◆ **WORK INSTRUCTIONS**
Exclude the pictures and repeat all of the data exactly.

(RECORDS FOR THIS TASK Opens)

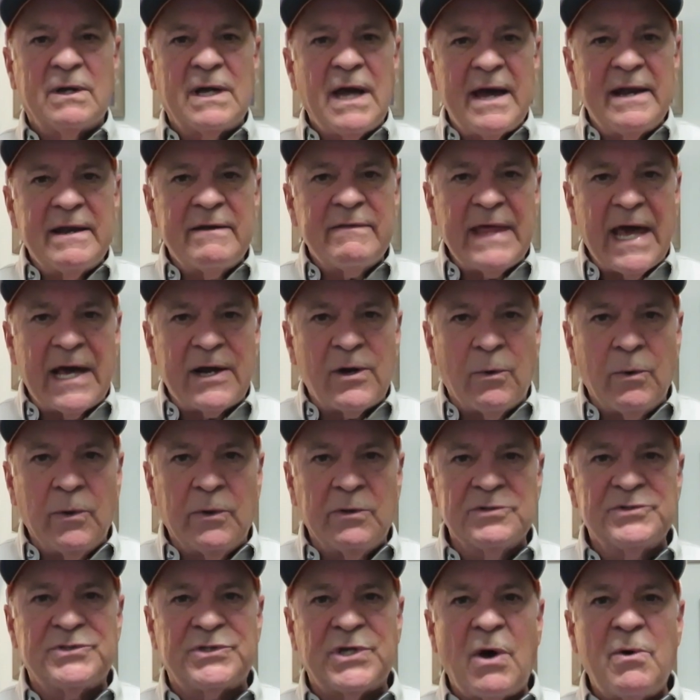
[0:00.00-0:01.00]
Kind of that
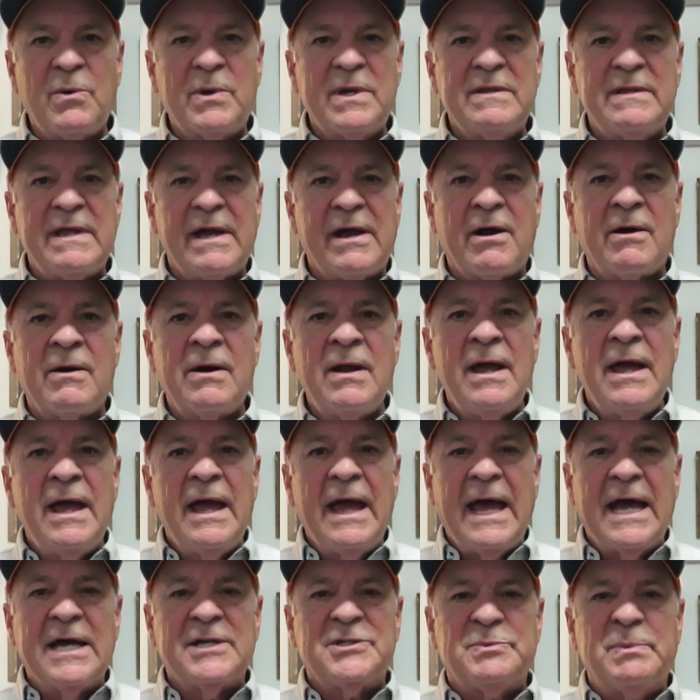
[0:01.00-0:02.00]
whole zone in there
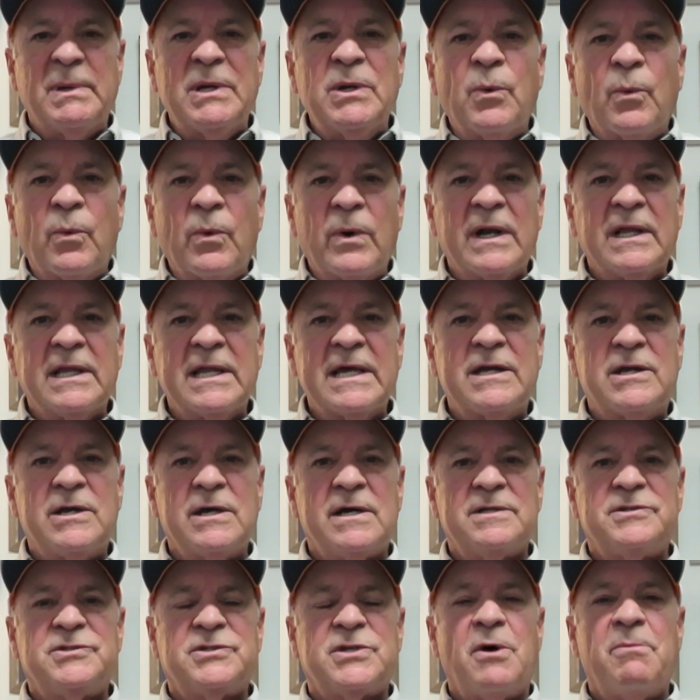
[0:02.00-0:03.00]
has been really
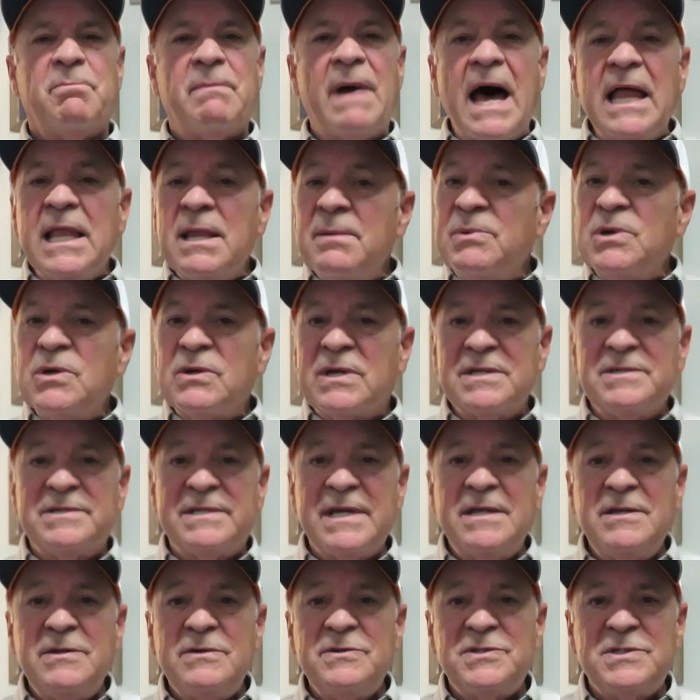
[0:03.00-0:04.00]
good. So Malibu
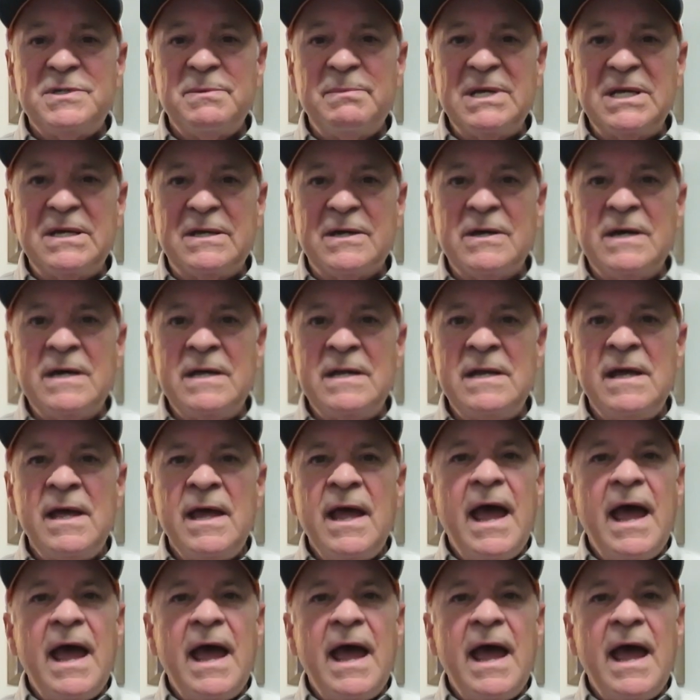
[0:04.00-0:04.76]
continues to be good,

(RECORDS FOR THIS TASK Closes)

◆ **TASK OUTPUT**
[0:00.00-0:01.00]
Kind of that
[0:01.00-0:02.00]
whole zone in there
[0:02.00-0:03.00]
has been really
[0:03.00-0:04.00]
good. So Malibu
[0:04.00-0:04.76]
continues to be good,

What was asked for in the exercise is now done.